Exercise details →
Starting at the line with "[00:07:40.40]" and going on through the line with "[00:07:42.10]", reproduce each line in the records below exactly and nothing more.

━━━ Information supplied ━━━

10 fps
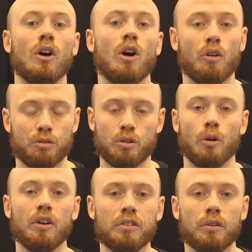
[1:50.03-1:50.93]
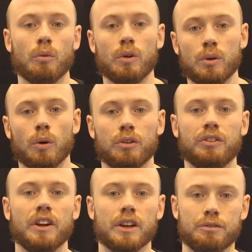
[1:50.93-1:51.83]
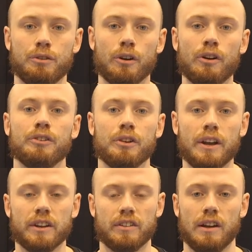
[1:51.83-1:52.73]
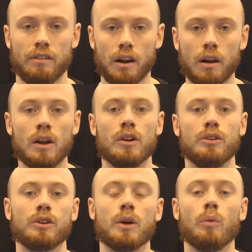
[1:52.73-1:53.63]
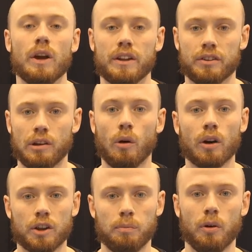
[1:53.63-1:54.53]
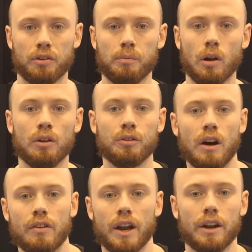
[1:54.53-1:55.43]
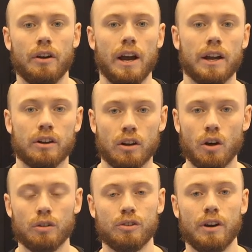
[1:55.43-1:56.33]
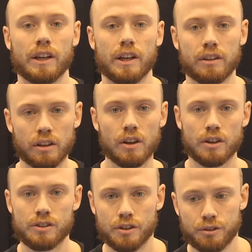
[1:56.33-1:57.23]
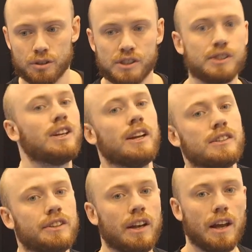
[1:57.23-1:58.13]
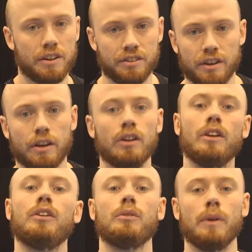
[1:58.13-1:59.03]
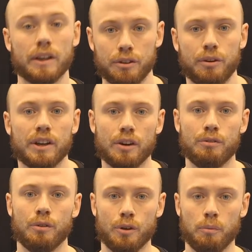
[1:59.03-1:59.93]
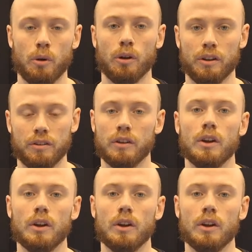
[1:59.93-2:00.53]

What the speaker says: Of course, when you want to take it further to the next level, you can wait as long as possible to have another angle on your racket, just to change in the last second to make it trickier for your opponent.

━━━
━━━ Information supplied ━━━

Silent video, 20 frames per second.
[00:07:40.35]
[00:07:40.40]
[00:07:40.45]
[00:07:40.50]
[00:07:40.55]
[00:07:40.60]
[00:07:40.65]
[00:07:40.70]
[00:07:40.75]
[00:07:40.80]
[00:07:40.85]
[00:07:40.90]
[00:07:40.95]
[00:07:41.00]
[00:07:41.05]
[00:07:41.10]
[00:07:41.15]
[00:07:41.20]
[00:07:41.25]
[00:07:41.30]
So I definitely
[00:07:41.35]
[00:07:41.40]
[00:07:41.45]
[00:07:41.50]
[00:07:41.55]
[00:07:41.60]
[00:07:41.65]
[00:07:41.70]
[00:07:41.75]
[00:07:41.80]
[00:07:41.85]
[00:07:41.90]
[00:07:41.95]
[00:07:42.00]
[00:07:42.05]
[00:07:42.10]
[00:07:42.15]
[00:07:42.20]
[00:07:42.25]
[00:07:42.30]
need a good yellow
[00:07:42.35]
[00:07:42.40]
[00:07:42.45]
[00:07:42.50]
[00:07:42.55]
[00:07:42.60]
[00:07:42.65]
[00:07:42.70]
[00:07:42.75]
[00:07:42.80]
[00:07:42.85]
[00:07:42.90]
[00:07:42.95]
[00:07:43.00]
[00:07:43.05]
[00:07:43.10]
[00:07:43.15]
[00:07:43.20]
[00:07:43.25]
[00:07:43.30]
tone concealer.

━━━

The answer →
[00:07:40.40]
[00:07:40.45]
[00:07:40.50]
[00:07:40.55]
[00:07:40.60]
[00:07:40.65]
[00:07:40.70]
[00:07:40.75]
[00:07:40.80]
[00:07:40.85]
[00:07:40.90]
[00:07:40.95]
[00:07:41.00]
[00:07:41.05]
[00:07:41.10]
[00:07:41.15]
[00:07:41.20]
[00:07:41.25]
[00:07:41.30]
So I definitely
[00:07:41.35]
[00:07:41.40]
[00:07:41.45]
[00:07:41.50]
[00:07:41.55]
[00:07:41.60]
[00:07:41.65]
[00:07:41.70]
[00:07:41.75]
[00:07:41.80]
[00:07:41.85]
[00:07:41.90]
[00:07:41.95]
[00:07:42.00]
[00:07:42.05]
[00:07:42.10]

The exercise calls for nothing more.